It was found that the PR models offered a sizable advantage over their count-based counterparts and the WR models, which suggests that linguistic contexts are not just composed of the words that occurred in a context, but also communicative information about who produced language and in what discourse are also included in a contextual representation. Johns and Jones (2022) provided further analyses examining the success of the PR models in accounting for lexical organisation data.
Similar benefits to the usage of social and commutative linguistic information have been found by Johns (2022), who showed that the PR models provide a similar advantage over WF and CD for item-level episodic recognition rates, and Johns (2021b) who demonstrated that a distributional model of semantics trained on the communication patterns of users provides a unique signal of word meaning. Senaldi et al. (2022) found that the PR models also offer an increased advantage in accounting for idiomatic data, while Antal et al. (2022) showed that it also accounts for unique variance in semantic decision. Combined, these results suggest that communicative and social information is an integral part of language storage and processing.
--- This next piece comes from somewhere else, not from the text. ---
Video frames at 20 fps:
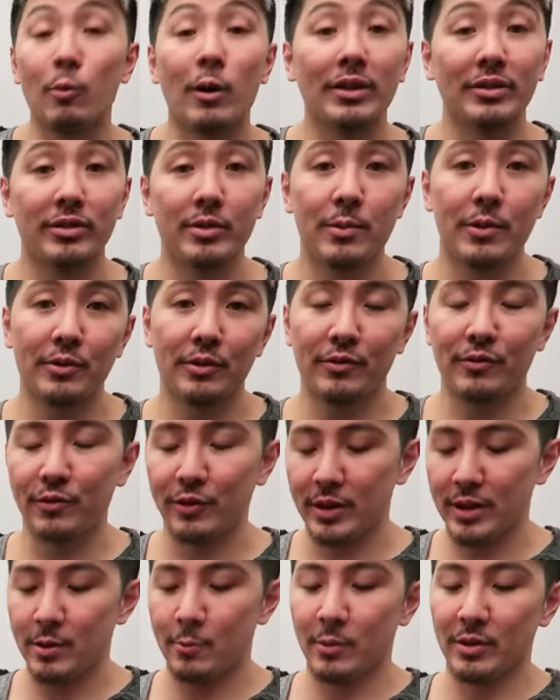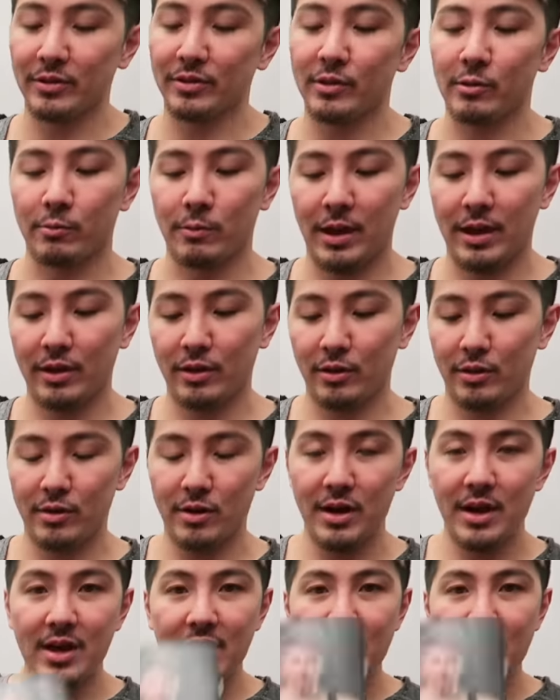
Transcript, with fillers: One's ammonia free and one's the regular.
The goal of this study is to determine if the results from Johns (2021a) hold across the ageing spectrum, through the analysis of large-scale lexical decision data collected by Brysbaert et al. (2019) and Mandera et al. (2020) subdivided by age group. This will be explored by examining and contrasting the performance of the count-based and SD transformed models across the different ageing groups. To preview, the results will show that the usage of different contextual information sources is dynamic across the ageing spectrum, with different lexical organisation principles being deployed for older and younger adults. This suggests that as older adults acquire more lexical information through everyday language experience, the interpretation and use of that information shift as one ages.
Method
Data
The data analysed here were obtained from the recently released data of the English Crowdsourcing Project (ECP; Mandera et al., 2020). This project collected data from more than 1 million participants over the internet using a modified lexical decision task. The resulting dataset includes both RT and accuracy, subdivided by age group. Mandera et al. (2020) demonstrated that these data are highly correlated with more traditional lexical databases, such as the English Lexicon Project (Balota et al., 2007), suggesting that the data are of high quality. Six age groups are examined here: (1) 10–17, (2) 18–23, (3) 24–29, (4) 30–39, (5) 40–49, and (6) 50–59. These age groups were determined based on the splits used by Mandera et al. (2020), with the data available at https://osf.io/rpx87/. The standard mega dataset used to examine lexical organisation is the English Lexicon Project (Balota et al., 2007), which focused on the 18–23 age group. The groups determined by Mandera et al. (2020) allow for a convenient ability to examine how different age groups around this standard group of participants fit to different lexical strength measures, as the 10–17 group corresponds to adolescence, the 18–23 consists of university-aged students, the 24–29 group contains individuals in early adulthood, and the subsequent age groups correspond to different stages of adulthood.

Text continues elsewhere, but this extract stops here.